# PROBLEM DETAILS
Take the line containing "[00:00:02.54]" and each line after it through the end of the data below, and return them exactly, minus any pictures.

# PROVIDED RECORDS
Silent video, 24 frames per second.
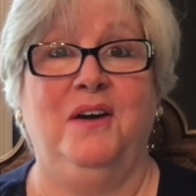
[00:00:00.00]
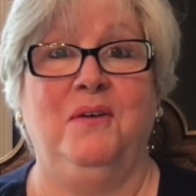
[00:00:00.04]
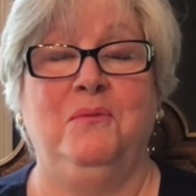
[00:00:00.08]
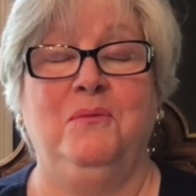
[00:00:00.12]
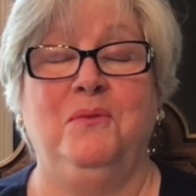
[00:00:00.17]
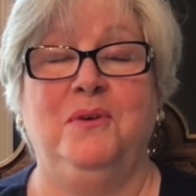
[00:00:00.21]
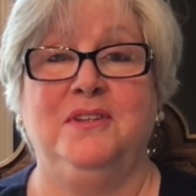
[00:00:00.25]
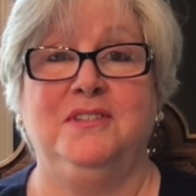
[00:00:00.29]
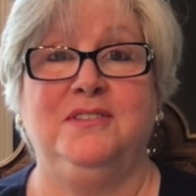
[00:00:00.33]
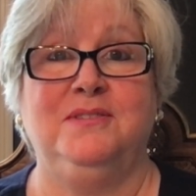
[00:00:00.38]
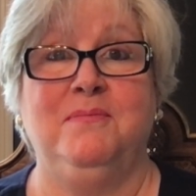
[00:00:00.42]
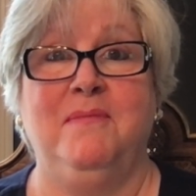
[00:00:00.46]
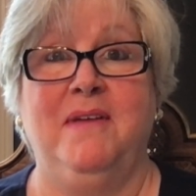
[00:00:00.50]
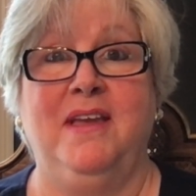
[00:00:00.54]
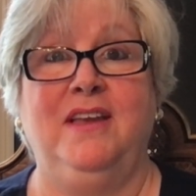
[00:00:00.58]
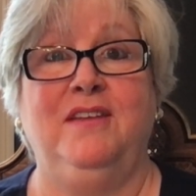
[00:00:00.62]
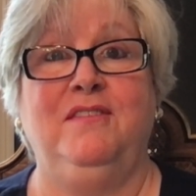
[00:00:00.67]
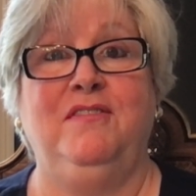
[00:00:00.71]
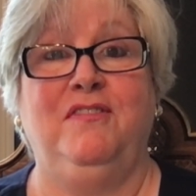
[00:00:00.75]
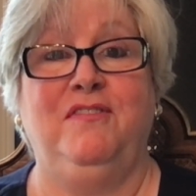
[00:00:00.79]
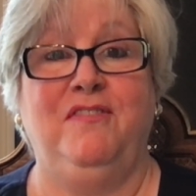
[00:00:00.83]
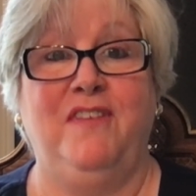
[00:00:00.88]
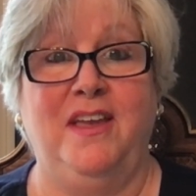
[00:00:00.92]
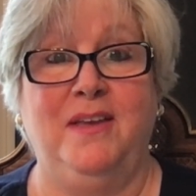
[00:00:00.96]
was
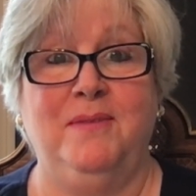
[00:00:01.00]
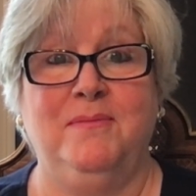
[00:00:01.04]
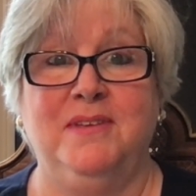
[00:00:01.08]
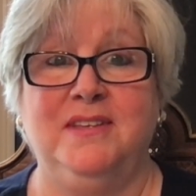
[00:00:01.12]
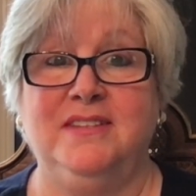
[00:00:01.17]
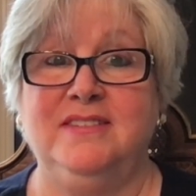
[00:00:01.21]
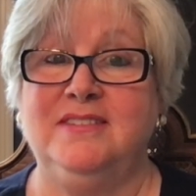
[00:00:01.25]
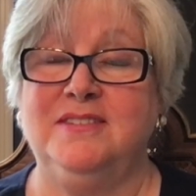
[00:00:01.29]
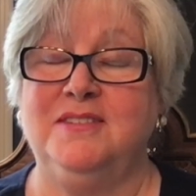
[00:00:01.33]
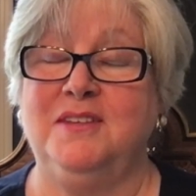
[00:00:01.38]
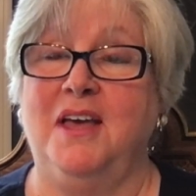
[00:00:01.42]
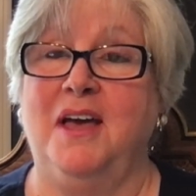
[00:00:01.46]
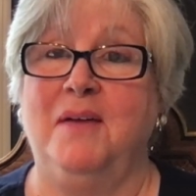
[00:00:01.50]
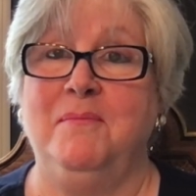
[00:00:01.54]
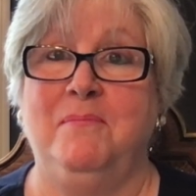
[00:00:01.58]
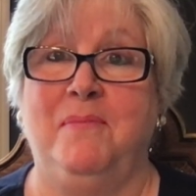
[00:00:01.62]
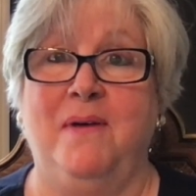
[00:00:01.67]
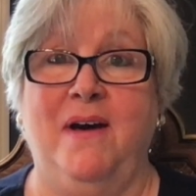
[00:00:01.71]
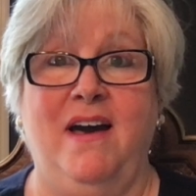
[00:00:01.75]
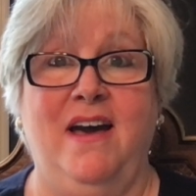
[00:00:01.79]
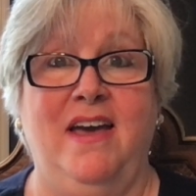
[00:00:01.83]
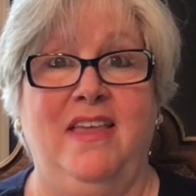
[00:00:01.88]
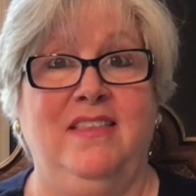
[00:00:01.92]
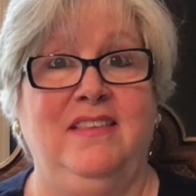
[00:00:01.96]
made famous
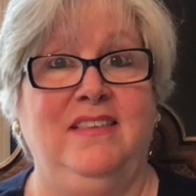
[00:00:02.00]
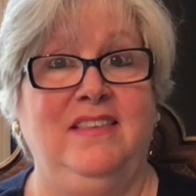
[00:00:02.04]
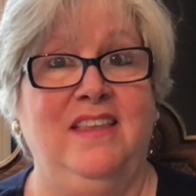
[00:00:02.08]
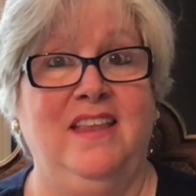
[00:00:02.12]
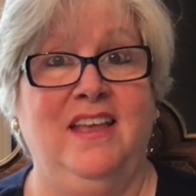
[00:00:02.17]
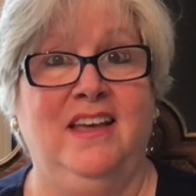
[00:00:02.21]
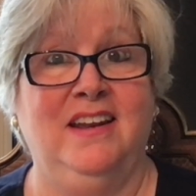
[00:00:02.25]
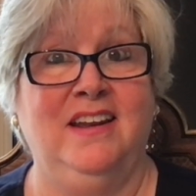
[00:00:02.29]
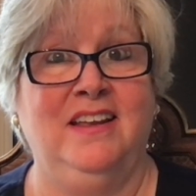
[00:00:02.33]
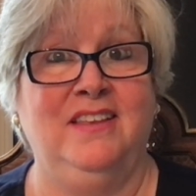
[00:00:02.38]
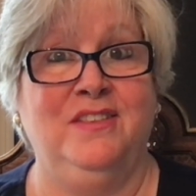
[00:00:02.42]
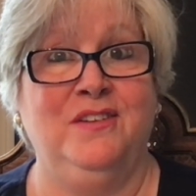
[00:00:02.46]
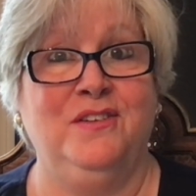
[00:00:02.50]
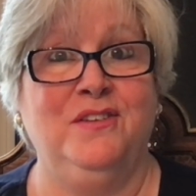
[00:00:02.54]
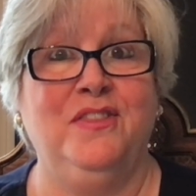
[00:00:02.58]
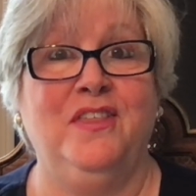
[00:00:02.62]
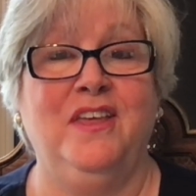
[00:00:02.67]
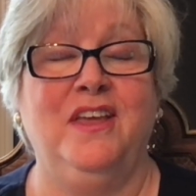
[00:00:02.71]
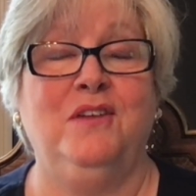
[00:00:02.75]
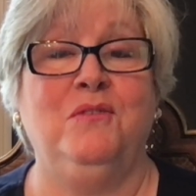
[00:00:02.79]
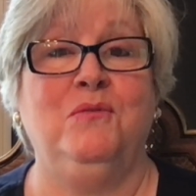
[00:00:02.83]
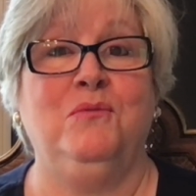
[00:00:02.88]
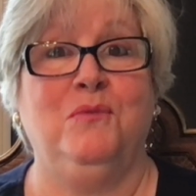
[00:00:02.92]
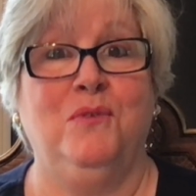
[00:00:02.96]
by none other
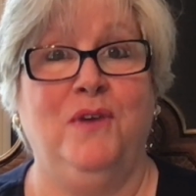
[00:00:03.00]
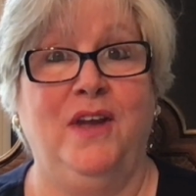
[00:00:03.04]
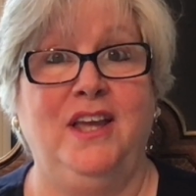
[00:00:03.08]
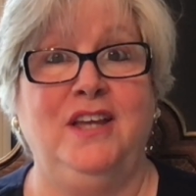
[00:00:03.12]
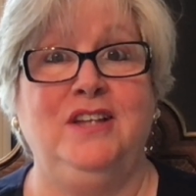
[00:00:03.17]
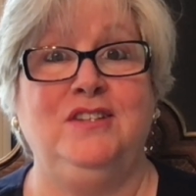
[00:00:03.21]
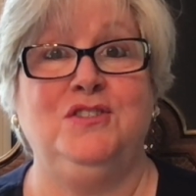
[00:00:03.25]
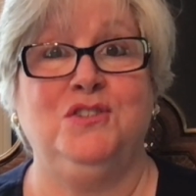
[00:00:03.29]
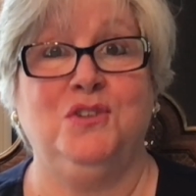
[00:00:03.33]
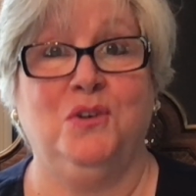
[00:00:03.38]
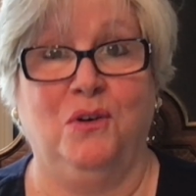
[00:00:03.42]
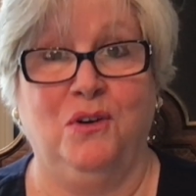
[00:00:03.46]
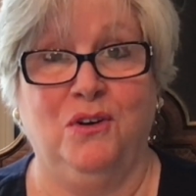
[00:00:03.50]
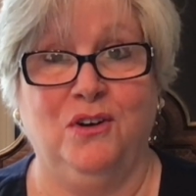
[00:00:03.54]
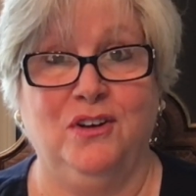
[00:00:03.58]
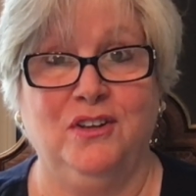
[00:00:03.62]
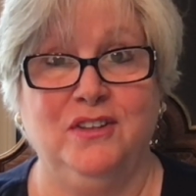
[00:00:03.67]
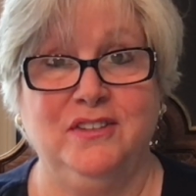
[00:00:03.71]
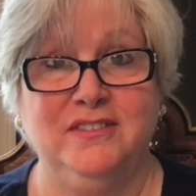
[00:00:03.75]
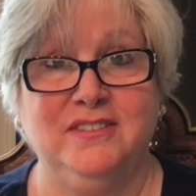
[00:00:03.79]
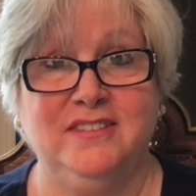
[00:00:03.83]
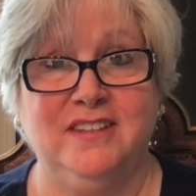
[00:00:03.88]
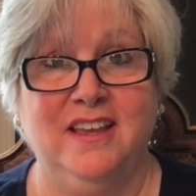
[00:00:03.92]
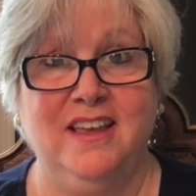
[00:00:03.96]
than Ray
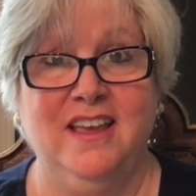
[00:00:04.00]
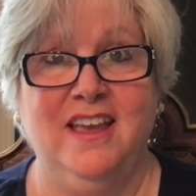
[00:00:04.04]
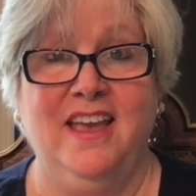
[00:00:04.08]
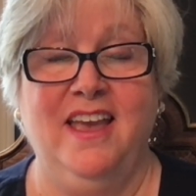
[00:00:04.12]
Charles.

# YOUR RESPONSE
[00:00:02.54]
[00:00:02.58]
[00:00:02.62]
[00:00:02.67]
[00:00:02.71]
[00:00:02.75]
[00:00:02.79]
[00:00:02.83]
[00:00:02.88]
[00:00:02.92]
[00:00:02.96]
by none other
[00:00:03.00]
[00:00:03.04]
[00:00:03.08]
[00:00:03.12]
[00:00:03.17]
[00:00:03.21]
[00:00:03.25]
[00:00:03.29]
[00:00:03.33]
[00:00:03.38]
[00:00:03.42]
[00:00:03.46]
[00:00:03.50]
[00:00:03.54]
[00:00:03.58]
[00:00:03.62]
[00:00:03.67]
[00:00:03.71]
[00:00:03.75]
[00:00:03.79]
[00:00:03.83]
[00:00:03.88]
[00:00:03.92]
[00:00:03.96]
than Ray
[00:00:04.00]
[00:00:04.04]
[00:00:04.08]
[00:00:04.12]
Charles.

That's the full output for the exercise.